**Action item**.
Transcribe every entry exactly; the images stay out.

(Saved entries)
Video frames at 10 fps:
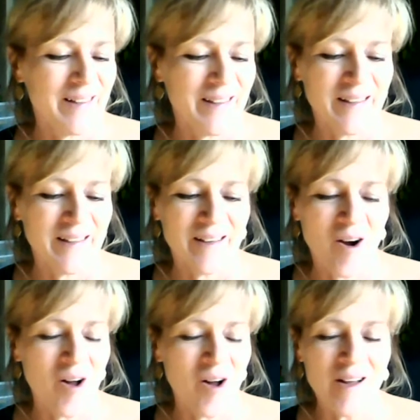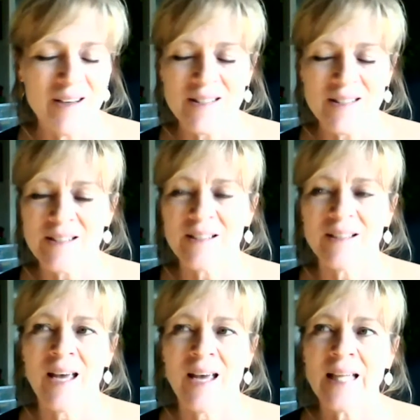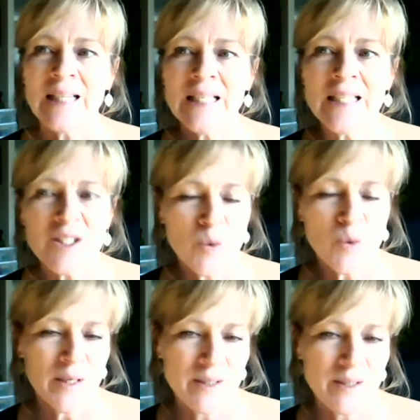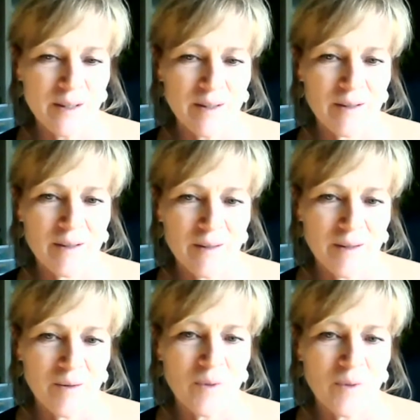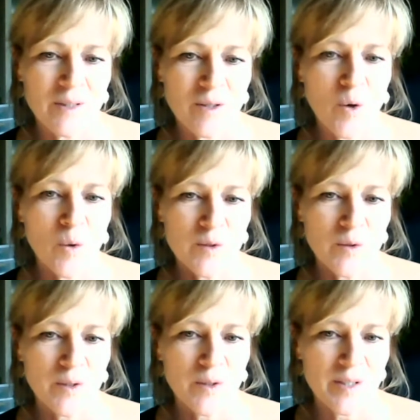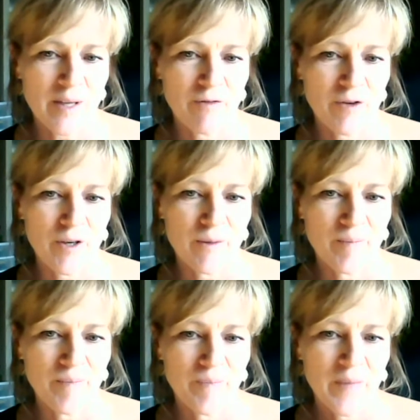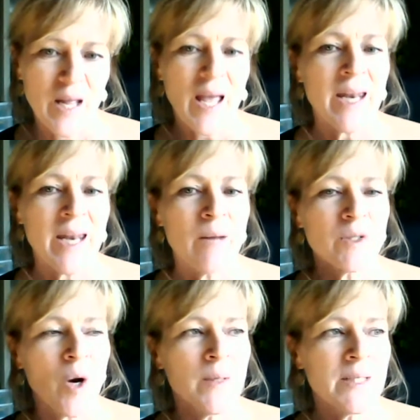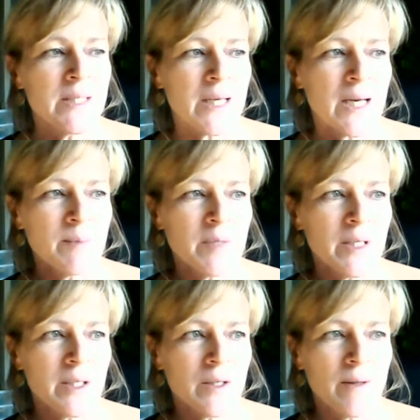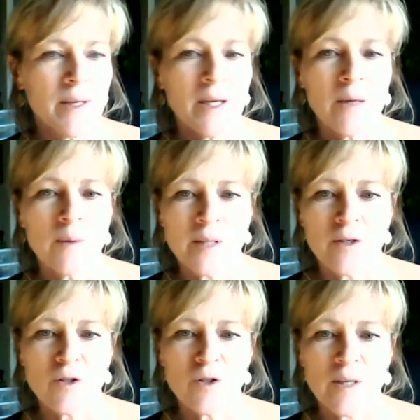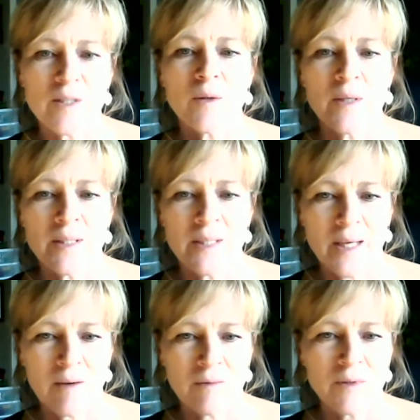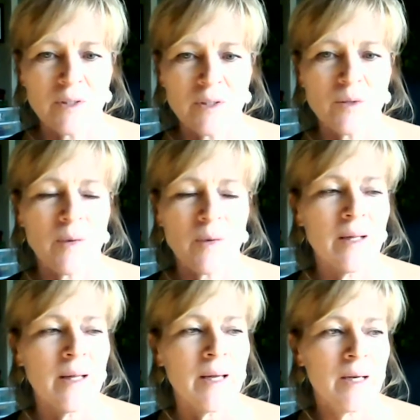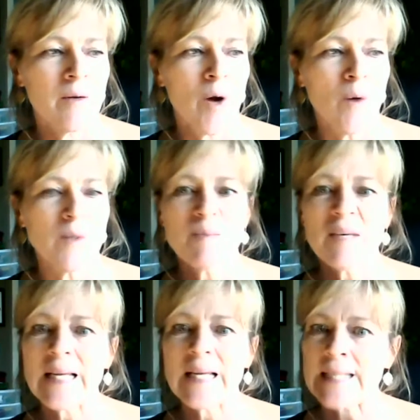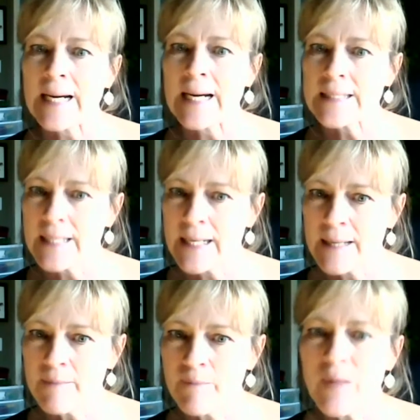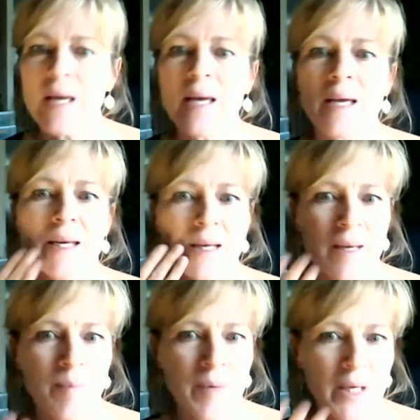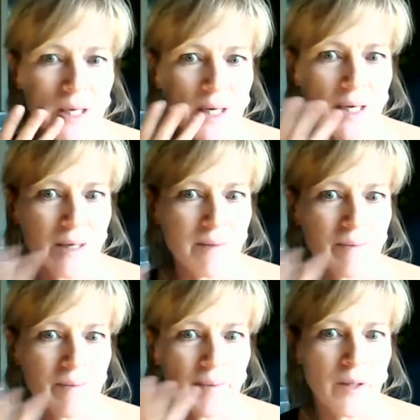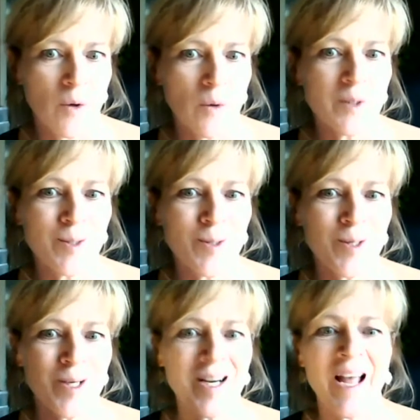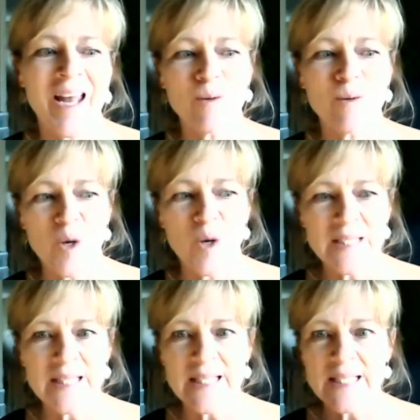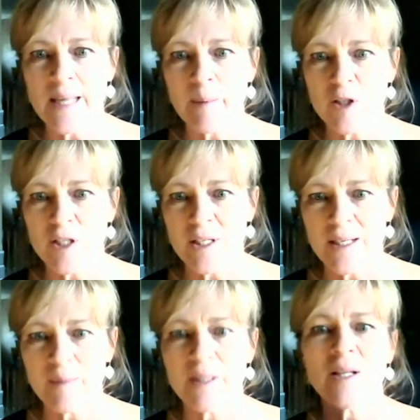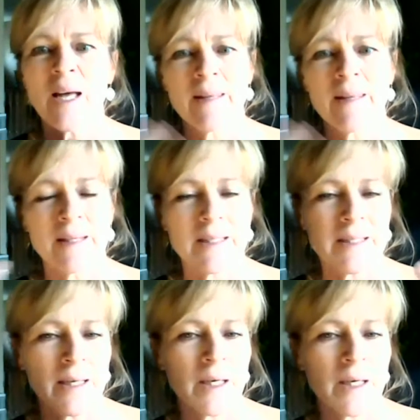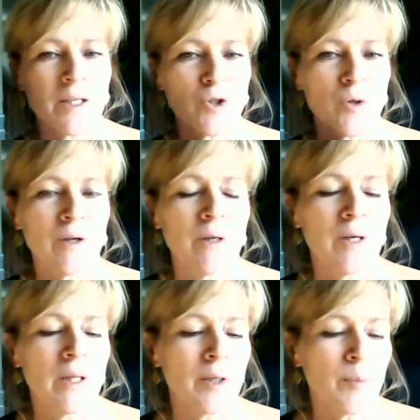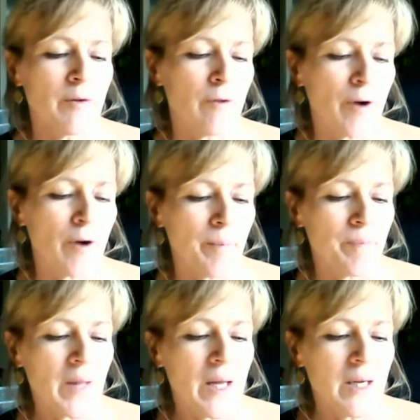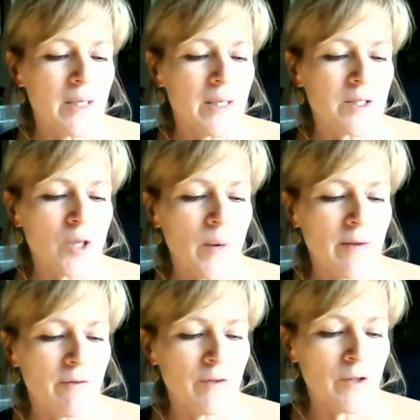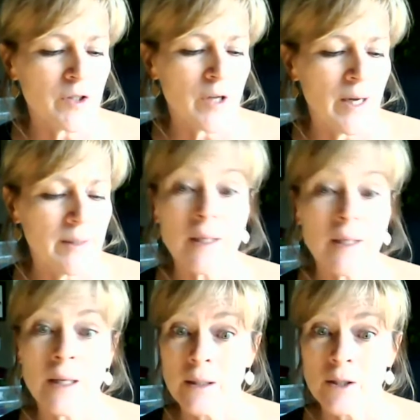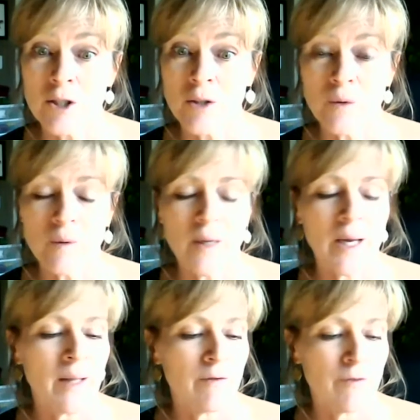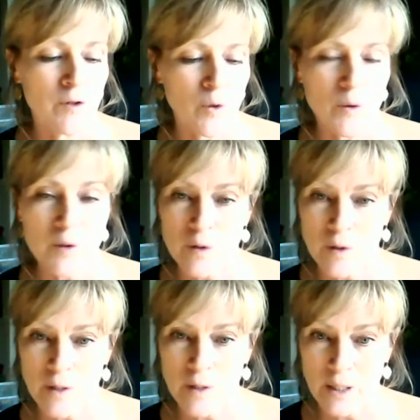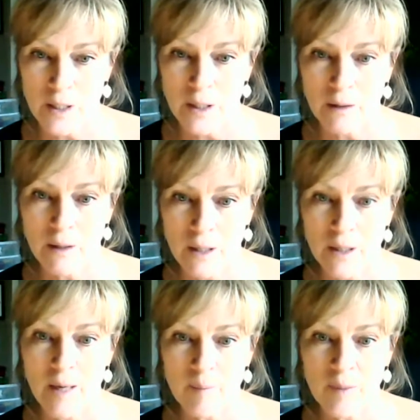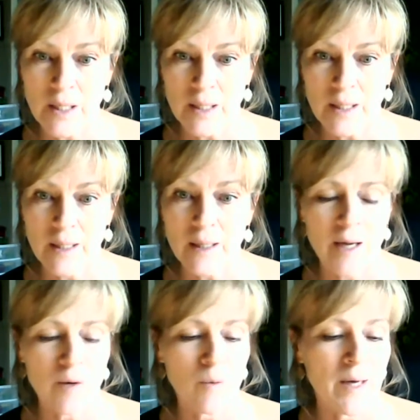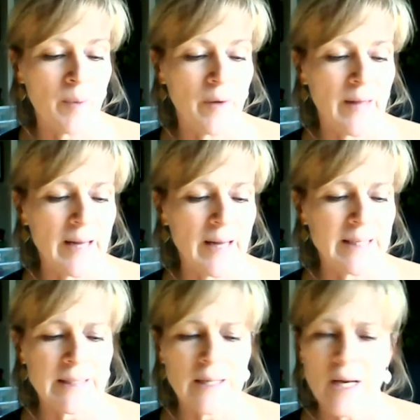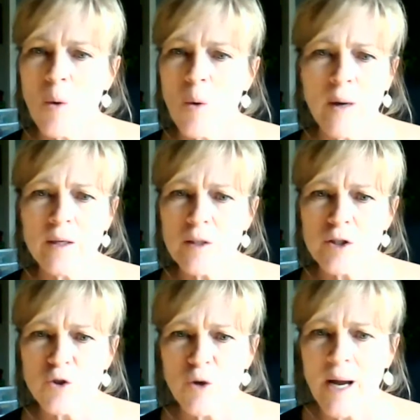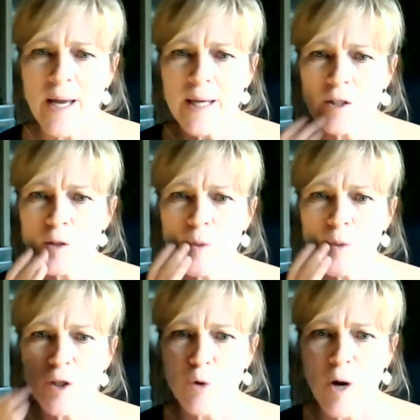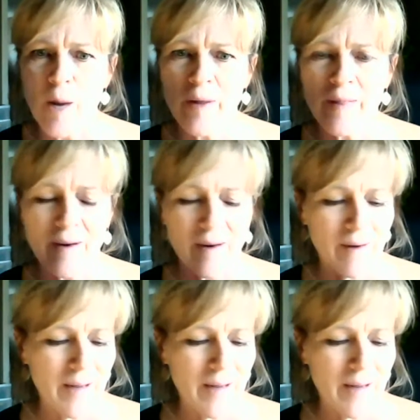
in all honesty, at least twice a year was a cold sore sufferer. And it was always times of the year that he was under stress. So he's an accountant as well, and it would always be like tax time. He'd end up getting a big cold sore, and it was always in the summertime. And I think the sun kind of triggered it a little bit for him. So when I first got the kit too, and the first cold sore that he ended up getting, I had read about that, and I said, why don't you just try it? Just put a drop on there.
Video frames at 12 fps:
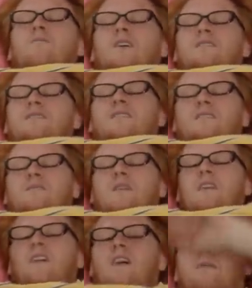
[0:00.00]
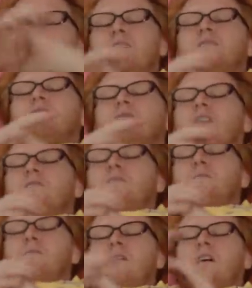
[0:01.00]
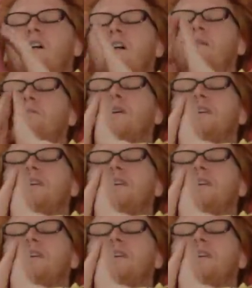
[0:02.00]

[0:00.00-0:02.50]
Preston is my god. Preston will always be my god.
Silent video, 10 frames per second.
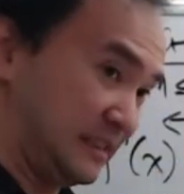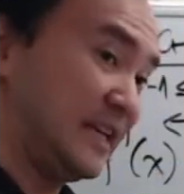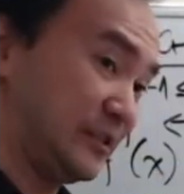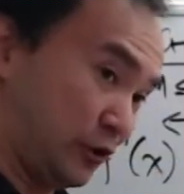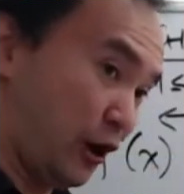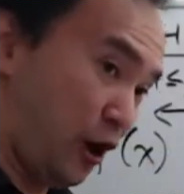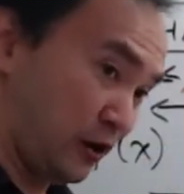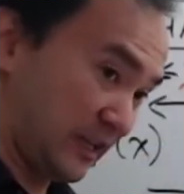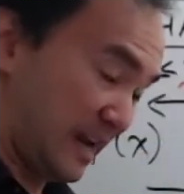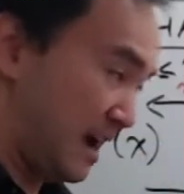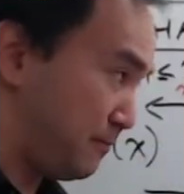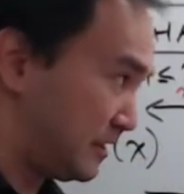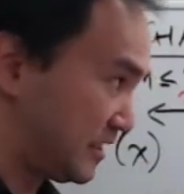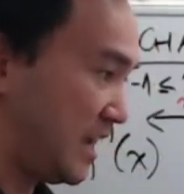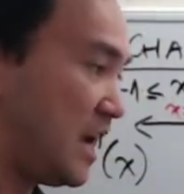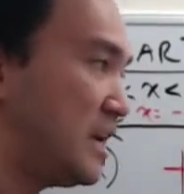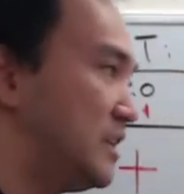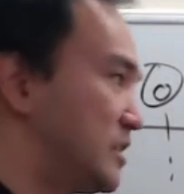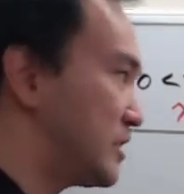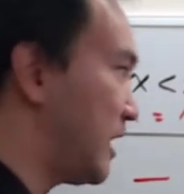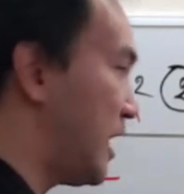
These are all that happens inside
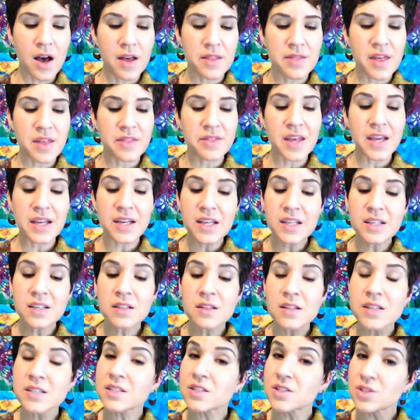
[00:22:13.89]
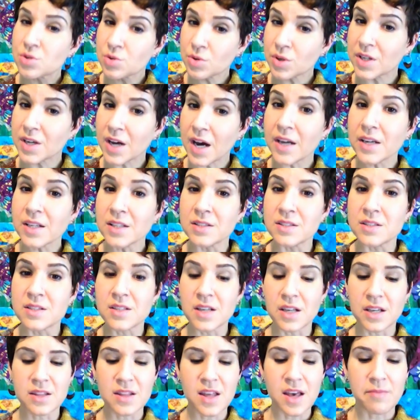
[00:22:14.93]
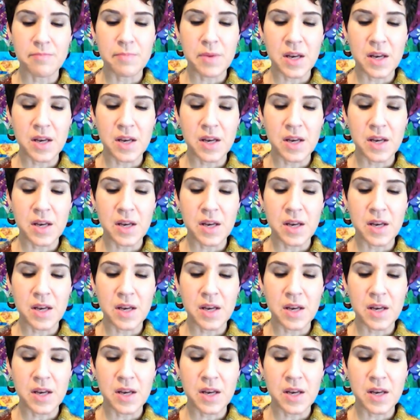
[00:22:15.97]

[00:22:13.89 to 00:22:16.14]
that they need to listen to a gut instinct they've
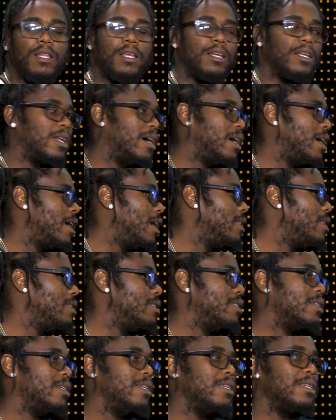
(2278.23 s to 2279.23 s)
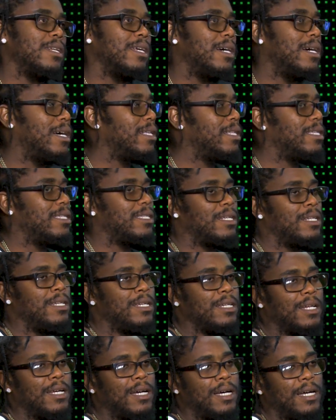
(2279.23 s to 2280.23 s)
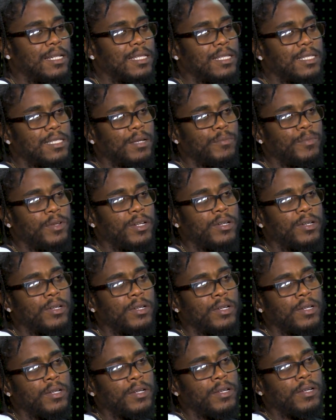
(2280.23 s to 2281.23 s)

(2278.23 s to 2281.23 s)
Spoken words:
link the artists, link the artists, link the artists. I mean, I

**Expected answer**.
Video frames at 10 fps:
in all honesty, at least twice a year was a cold sore sufferer. And it was always times of the year that he was under stress. So he's an accountant as well, and it would always be like tax time. He'd end up getting a big cold sore, and it was always in the summertime. And I think the sun kind of triggered it a little bit for him. So when I first got the kit too, and the first cold sore that he ended up getting, I had read about that, and I said, why don't you just try it? Just put a drop on there.
Video frames at 12 fps:
[0:00.00]
[0:01.00]
[0:02.00]

[0:00.00-0:02.50]
Preston is my god. Preston will always be my god.
Silent video, 10 frames per second.
These are all that happens inside
[00:22:13.89]
[00:22:14.93]
[00:22:15.97]

[00:22:13.89 to 00:22:16.14]
that they need to listen to a gut instinct they've
(2278.23 s to 2279.23 s)
(2279.23 s to 2280.23 s)
(2280.23 s to 2281.23 s)

(2278.23 s to 2281.23 s)
Spoken words:
link the artists, link the artists, link the artists. I mean, I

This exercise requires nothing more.